Ogółem, to nie tak, że zapraszałaś swojego ukochanego jakoś specjalnie na wspólny trening. Pojawiał się obok ciebie gdy chciał, znikał gdy chciał (a czasami nawet i gdy nie chciał, bo musiał odrywać się od kochającej ciebie na rzecz misji), a jedyny problem dla niego zawsze stanowiła twoja lokalizacja. Dlatego, nie chcąc mu sprawiać problemu, zawczasu poinformowałaś go o swoich planach na najbliższe popołudnie. W końcu, po co miałabyś ukrywać zwykłe ćwiczenia?
Okazało się jednak, że twoją informację Rico zinterpretował delikatnie inaczej. Dlatego, gdy ubrana w w swój strój sportowy zjawiłaś się w siłowni, z zaskoczeniem zauważyłaś, że Rico już tam był. Ubrany w przylegającą, czarną koszulkę z poliestru i białe dresy, przeglądał ciężarki. Przełknęłaś ślinę, widząc, zarysowania jego ostro wyciosanych mięśni. O matulu, kogo ty sobie znalazłaś.
Niebieskooki szybko cię zauważył, więc uśmiechnęłaś się miło i podeszłaś.
— Lala! — Przywitał cię śpiewny okrzyk ukochanego. Po chwili rozległ się bełkot, a twoja kobieca intuicja kazała ci uwierzyć, że był to komplement.
No cóż, od ostatniego wydarzenia rozumiałaś czarnowłosego trochę bardziej. Szybko okazało się jednak, że nie zawsze, i mimo wszystko dalej, często kierowałaś się przeczuciem, które nigdy cię jeszcze nie zawiodło. Całe szczęście, kobieca intuicja to coś, na czym można polegać.
Już miałaś zacząć po kolei analizować całą sytuację, gdy nagle szelest wybudził cię z przemyśleń. To Rico, podszedł do ciężarków i wybierając chyba te najcięższe, zaczął unosić je, wyrabiając przy tym biceps.
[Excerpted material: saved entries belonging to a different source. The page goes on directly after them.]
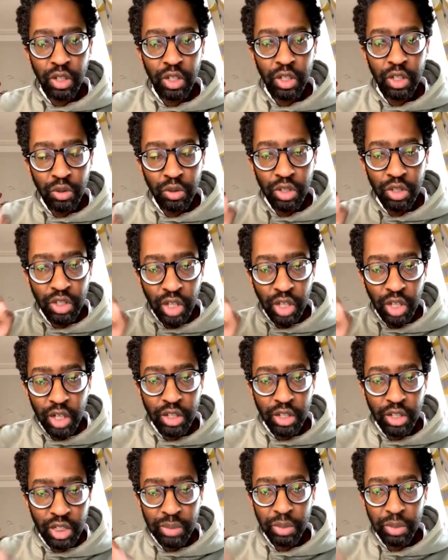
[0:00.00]
in order to
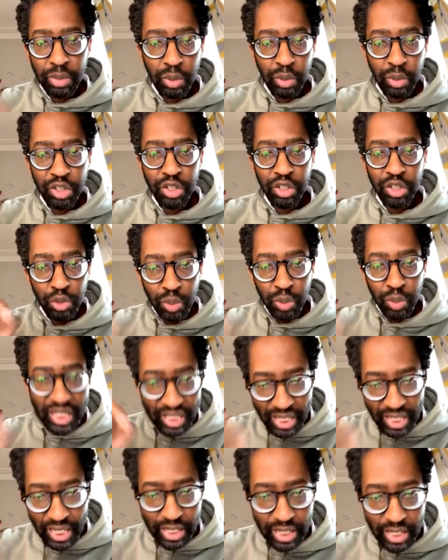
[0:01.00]
answer some of the questions we
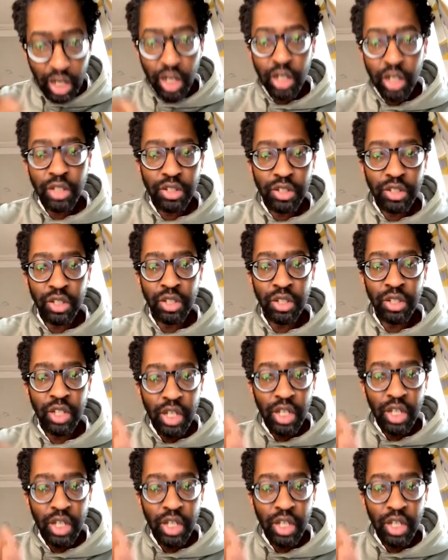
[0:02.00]
need answered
Westchnęłaś, napawając się tym widokiem, po czym sama przeszłaś pod ścianę, by wziąć dla siebie najlżejsze hantle i ustawiłaś się do ćwiczeń.
***
Zachichotałaś się, siedząc spokojnie pod ścianą.
— No rozchmurz się! — Twój perlisty śmiech odbył się od ścian pomieszczenia. - Przecież wiesz, że to doceniam! — Kontynuowałaś z uśmiechem. Kto by pomyślał, że Rico może tak bardzo się obrazić za brak podziwu dla jego siły? Na pewno nie ty. No ale, co mogłaś powiedzieć poza "wow", gdy ten cię podniósł i uniósł jak sztangę? Wiedziałaś przecież, że się popisuje, jakkolwiek niesamowite by to nie było.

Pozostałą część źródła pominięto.